The Clinton bond rally is chugging along. Between Clinton's election last November and the day before the House passed his budget deficit-reduction bill, yields on the 30-year Treasury bond dropped by more than a percentage point, to 6.54%. Since passage, the rally has entered its second leg. Yields fell to 6.44%, and long-term rates are heading lower still.
Lots of people attribute the bond rally to the coming tax deluge that they believe is certain to dampen economic growth, which will keep inflation pressures at bay. They're only partly right. The markets just may be rewarding the first serious attempt in more than a decade to control runaway government debt. They may be saying that government will soon begin to take fewer financial resources from the nation, leaving more for private investment and growth. If this is the markets' message, then interest rates are falling in good measure because of fiscal responsibility, not because the economy is grinding to a halt under a heavy tax burden. Deficit reduction now has a life of its own.
Indeed, Washington appears to be achieving deficit reduction without tanking the economy. The decline in interest rates by more than a percentage point since November may provide just enough stimulus to largely offset the fiscal drag from the deficit-reduction program. Inflation is low, too. The consumer price index rose at a 2.2% annual rate in the latest quarter, and all the evidence, from white-hot international competition to discount shopping, suggest further downward pressures on wages and prices. And interest rates are coming down in Europe and Japan, leaving room for further interest-rate declines in the U.S. Add it all together, and the net result is economic growth hovering around the 21 2% level. Not good, but not awful.
True, in a more ideal world we would have preferred a higher ratio of spending cuts to tax hikes in this budget bill. Yet even before agreement on the deficit-reduction package, there were signs that government spending is decelerating. Government purchases of goods and services has dropped by more than 9% since early 1991. Federal employment, both civilian and military, has declined sharply over the past few years. The new budget projects spending increases at a mere 4% rate during the next five years, the lowest five-year growth rate in more than 20 years. If the numbers come in anywhere close to this, the U.S. could have the best budget record of any industrial nation, with the possible exception of Japan.
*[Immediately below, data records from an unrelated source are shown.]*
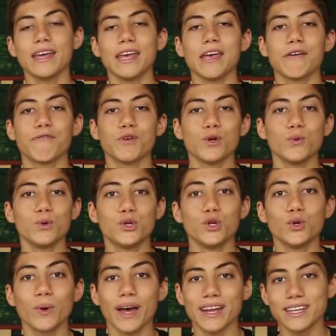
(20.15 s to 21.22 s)
if you
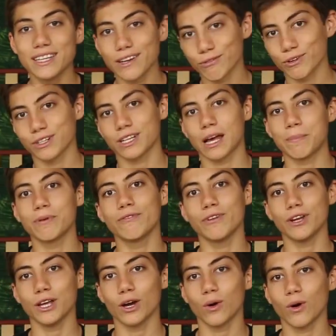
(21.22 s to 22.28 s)
do a different type of
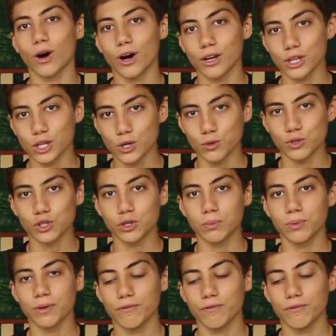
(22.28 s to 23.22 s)
video on YouTube.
The cost of the health-care program is still a wild card, of course. And the additional spending cuts this fall, as promised by President Clinton, will spark more political fights. But Vice-President Gore's National Performance Review has the potential of delivering billions in savings if it cuts antiquated programs left over from the New Deal and successfully downsizes the Health & Human Services Dept. and other federal bureaucracies.
A big, positive surprise could indeed be in the making. The conventional wisdom is that the deficit will come in higher than the government projects, and economic growth lower. But if President Clinton and Congress stick to their guns on budget restraint, the opposite could just possibly be true.